Your book already is valuable content. But after the reader finishes it, you only can hope that the reader takes the next step of hiring you for the service you provide or for buying additional books. Instead, now that you have their interest, offer them something beyond your book, something that sends them to a place where they can learn about your services or where they can see your other titles.

This valuable content might be a free sample chapter, a video, a blog or a podcast. It is provided to readers as a “bonus” for having purchased your book. It gives additional information beyond what is in your book.

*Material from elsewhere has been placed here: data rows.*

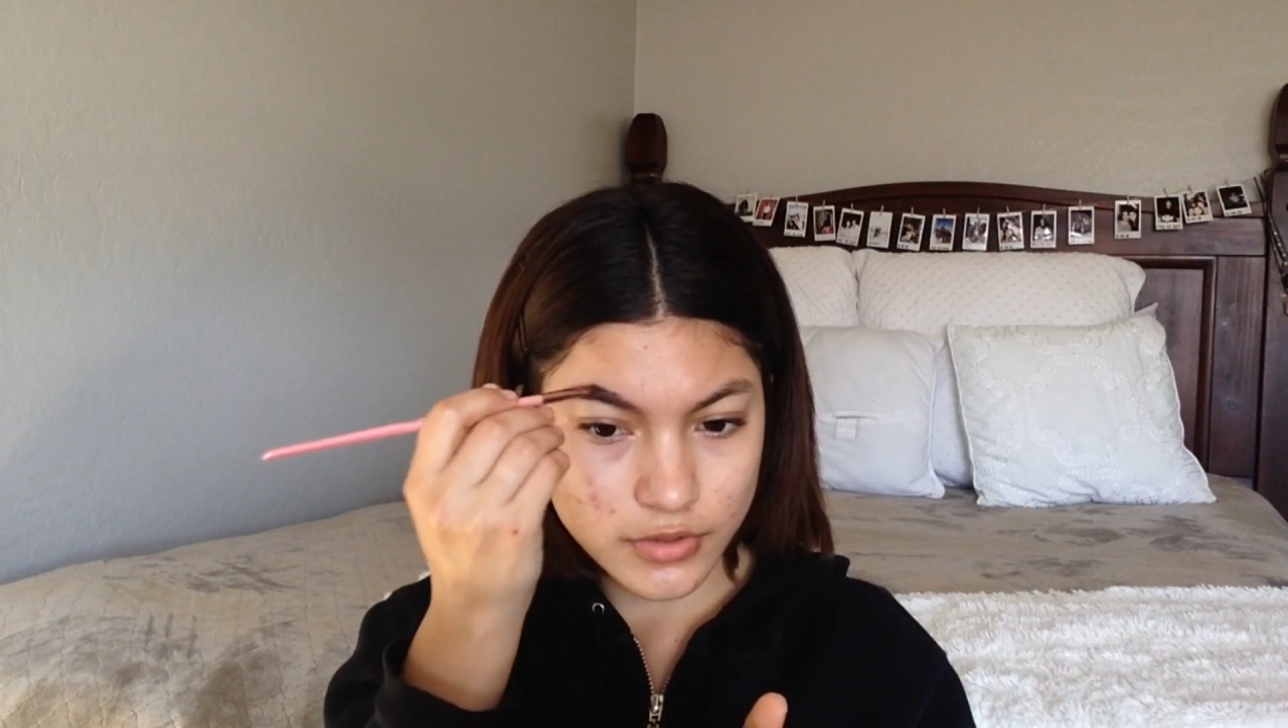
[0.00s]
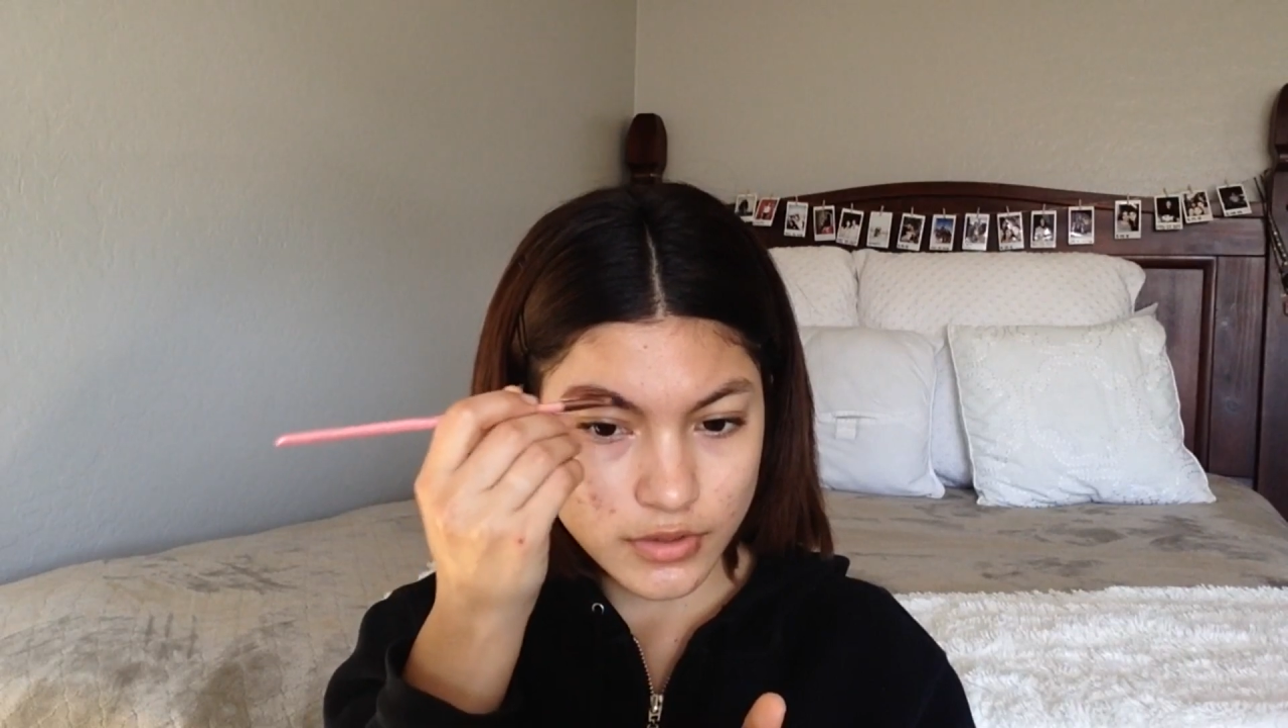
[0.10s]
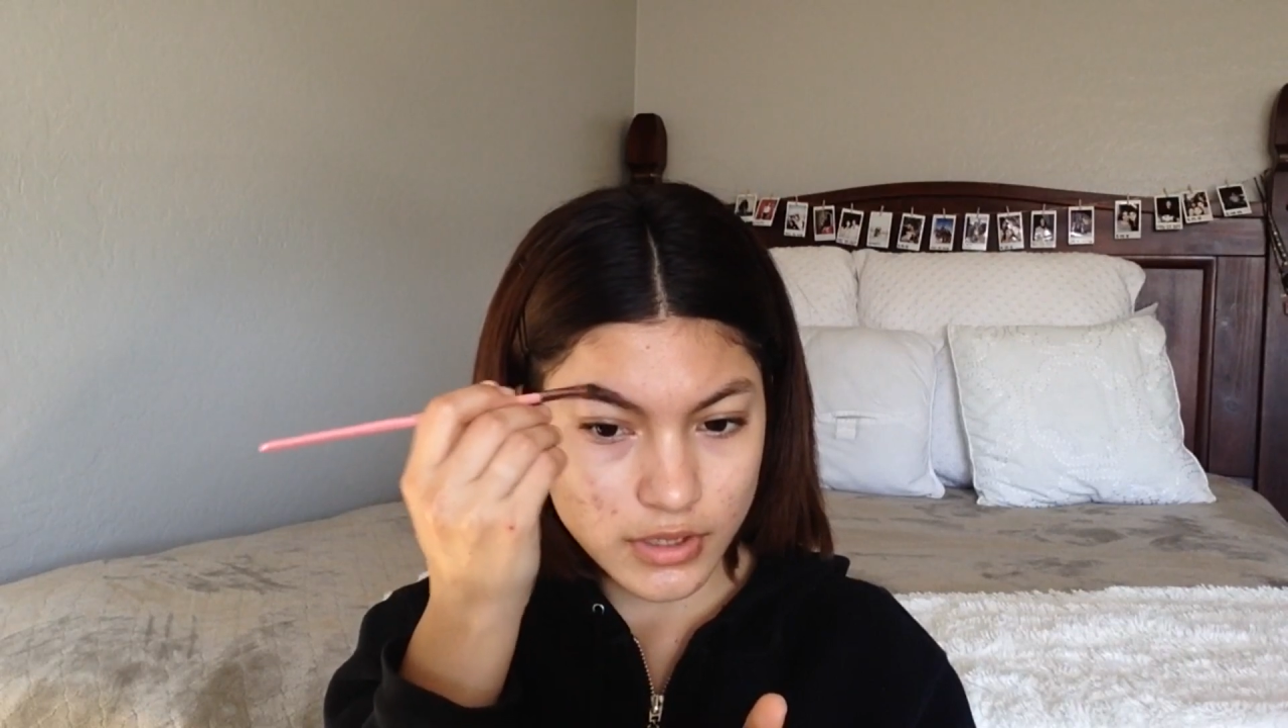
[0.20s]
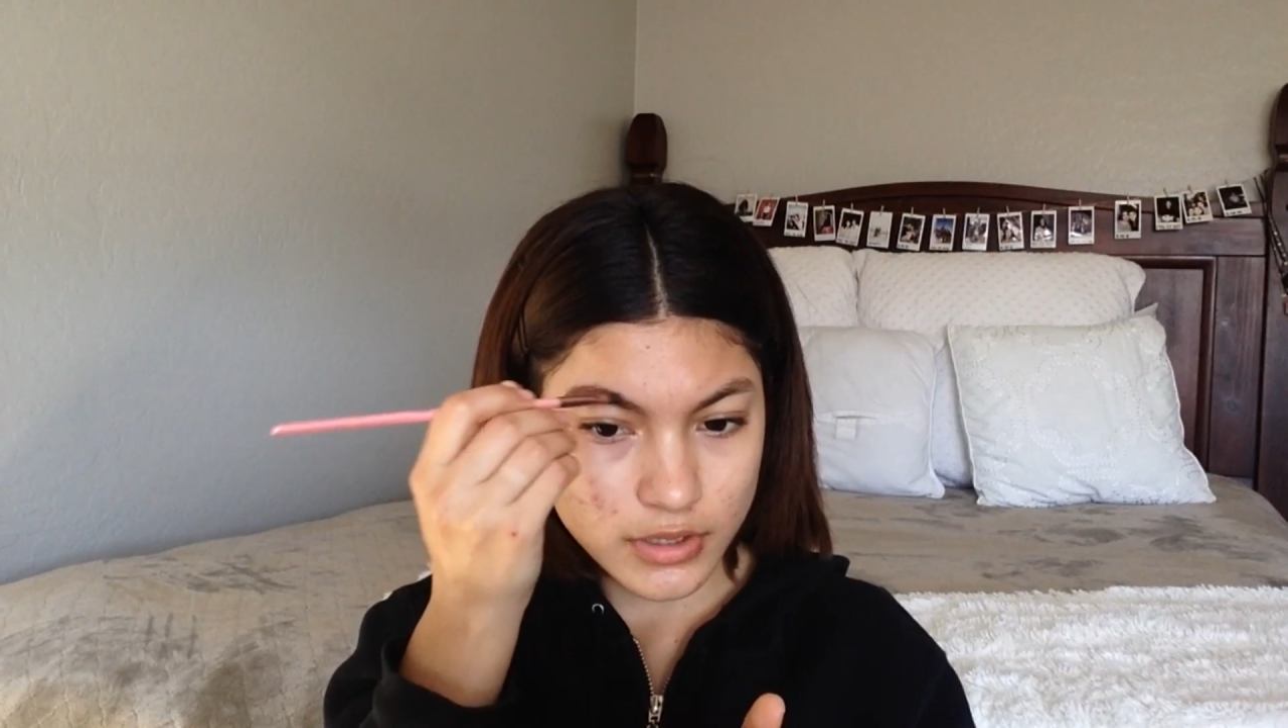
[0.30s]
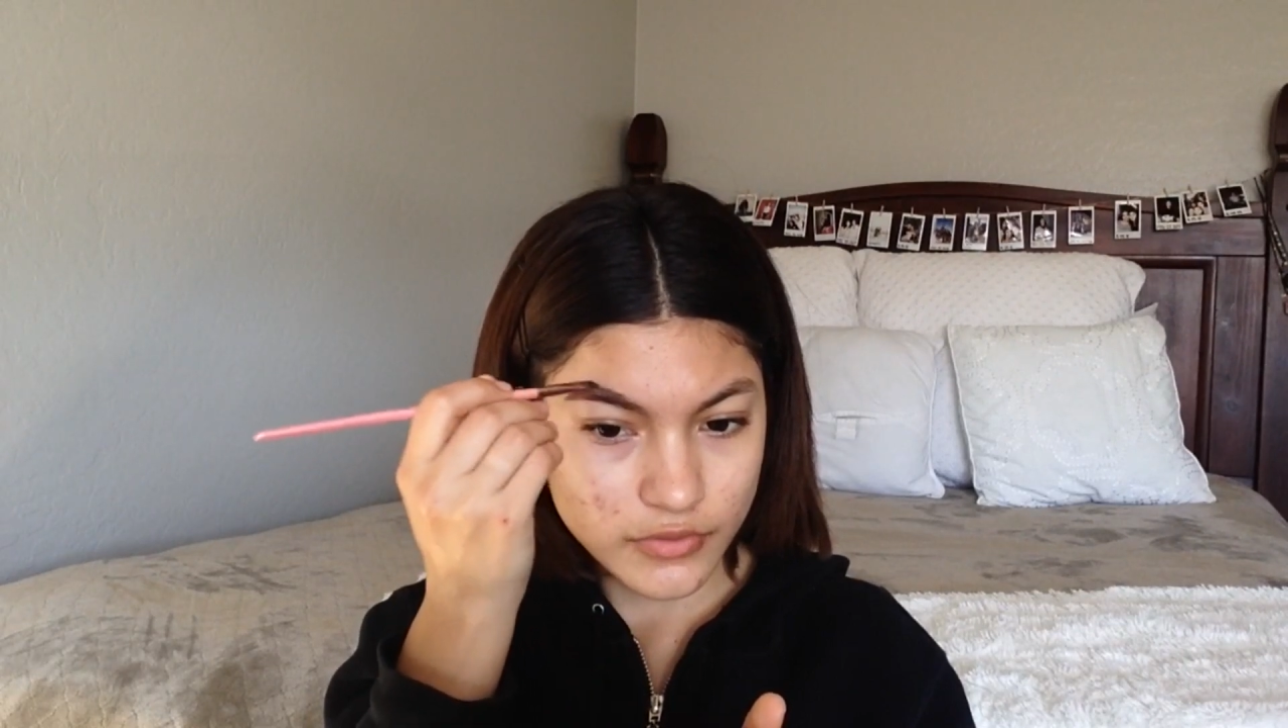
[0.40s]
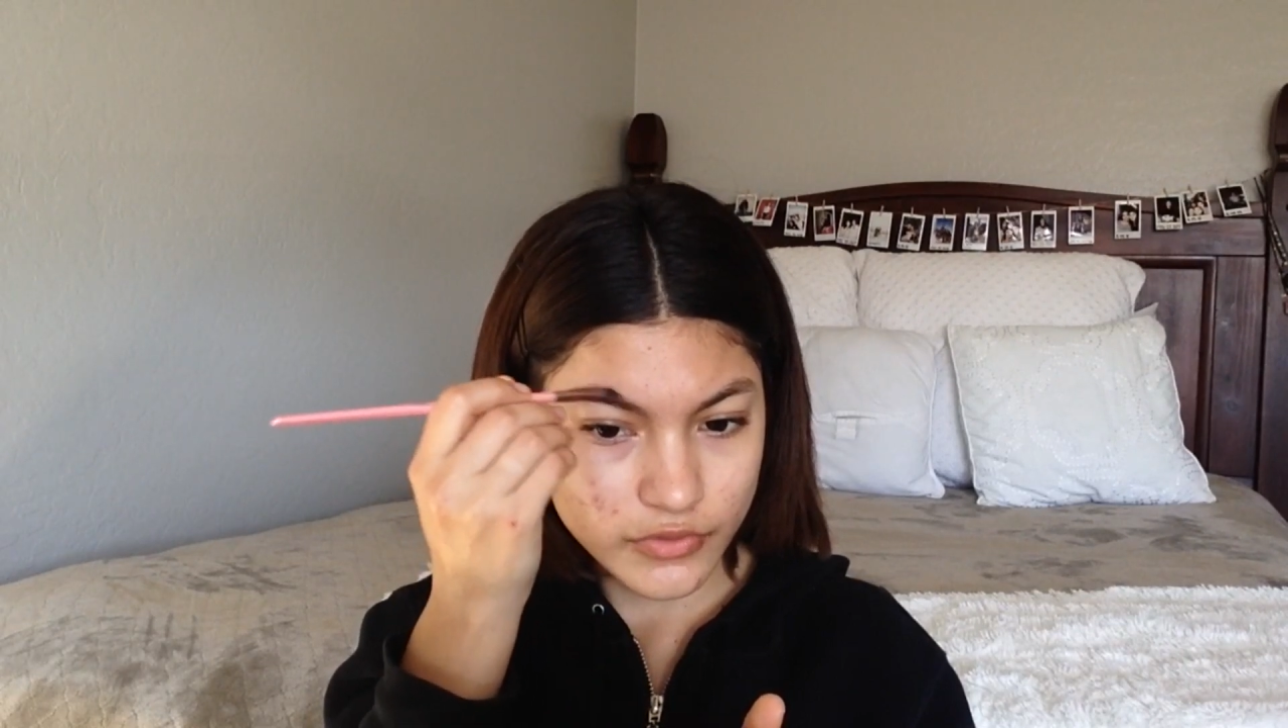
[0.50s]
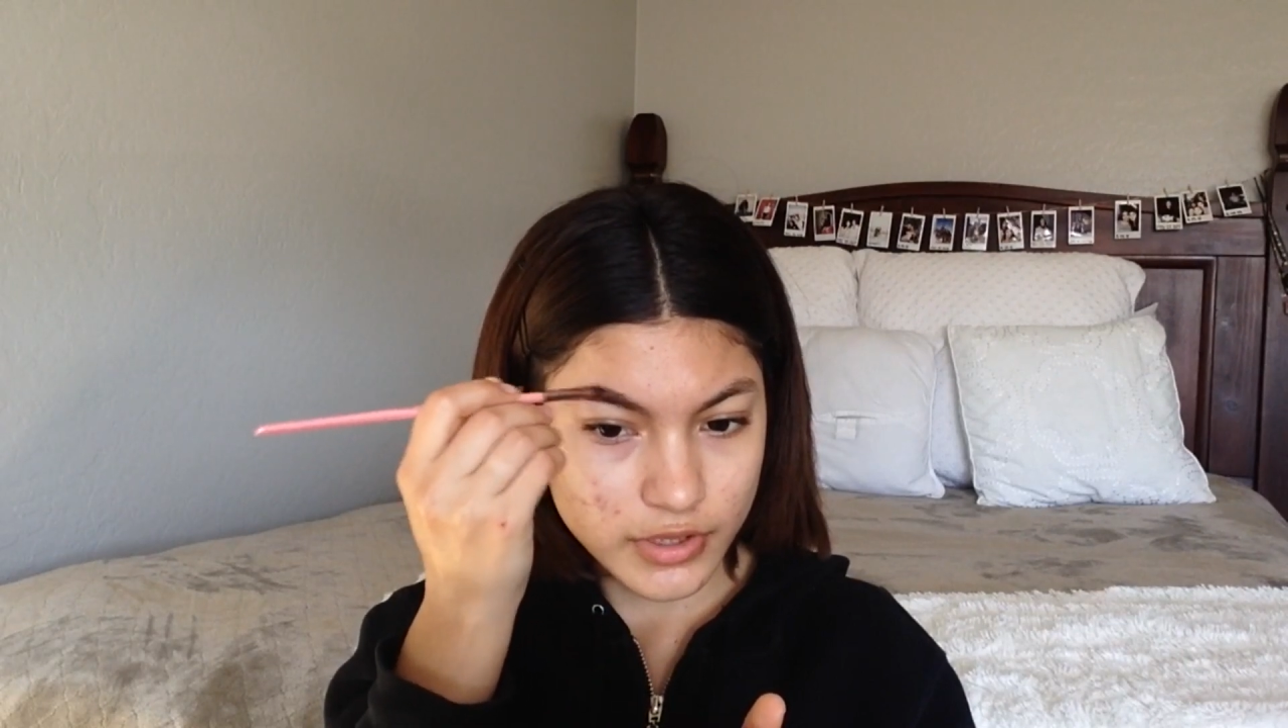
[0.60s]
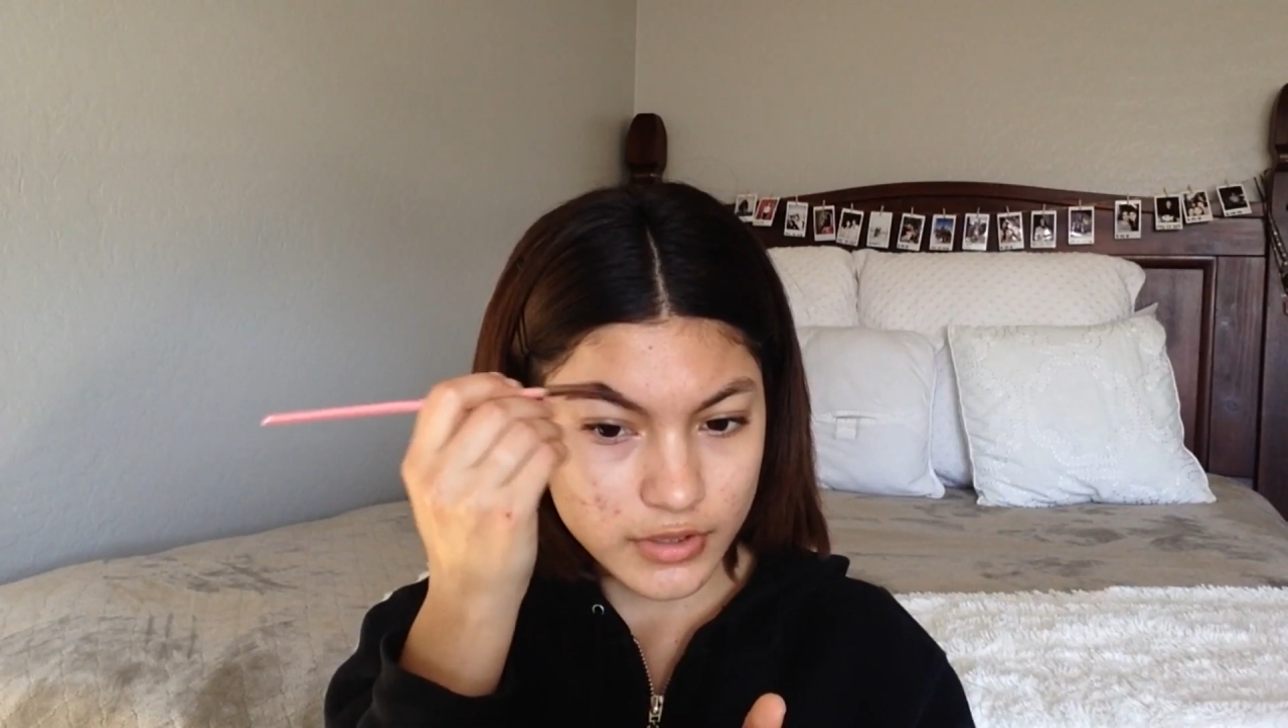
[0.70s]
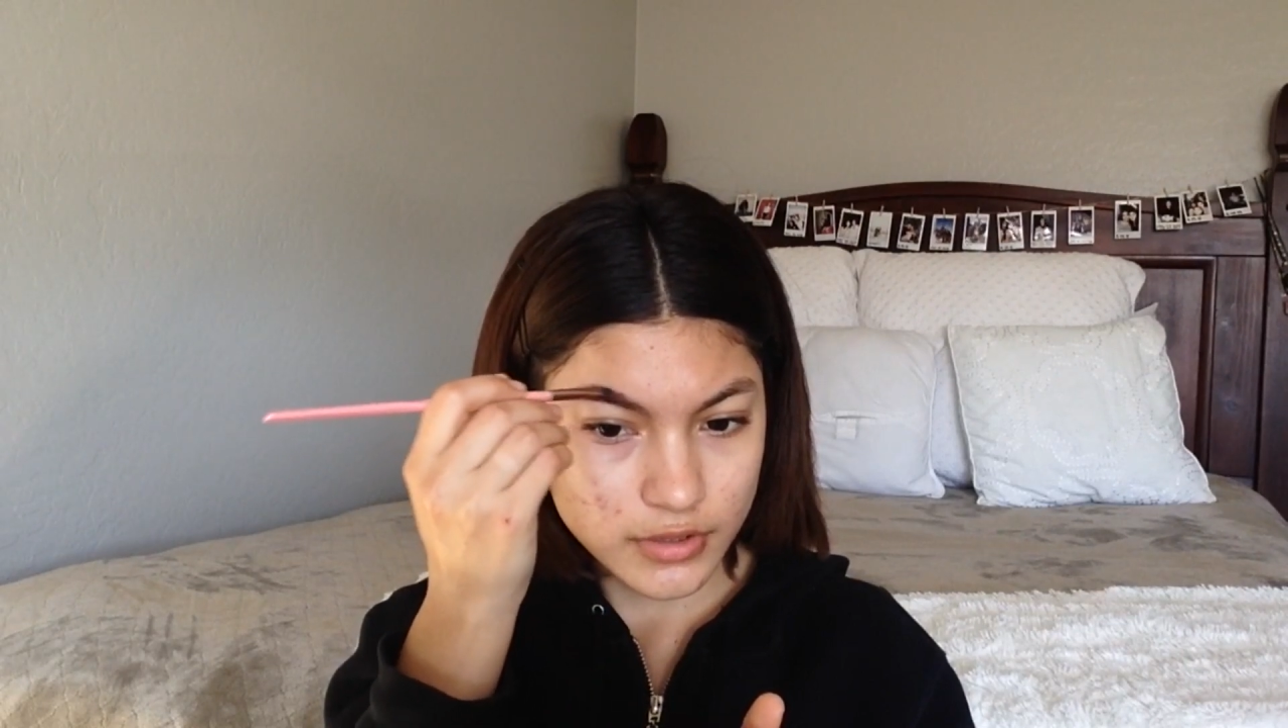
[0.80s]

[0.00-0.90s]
make sure it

For example, suppose that you are a website designer and penned a nonfiction book about what businesses should include on their Internet pages. You might include a link to a video or a podcast that discusses writing such content; this video or podcast would subtly mention that you offer web design services and provide contact information for you. Or you might provide an additional free chapter from a book about how to write content for a website, which you also authored.

A spin on this is to enlist readers in improving your services or products (read “books” here). Rather than have a reader stew about a spelling error that you missed when editing your book, instead reward them for “finding” it. To that end, you might include in the book a page that says, “If you spot a typo, let us know for a free gift.” The gift might be a set of bookmarks promoting your titles or could be a discount on the purchase of your next book.

Need an editor? Having your book, business document or academic paper proofread or edited before submitting it can prove invaluable. In an economic climate where you face heavy competition, your writing needs a second eye to give you the edge. Whether you come from a big city like Chula Vista, California, or a small town like Eek, Arkansas, I can provide that second eye.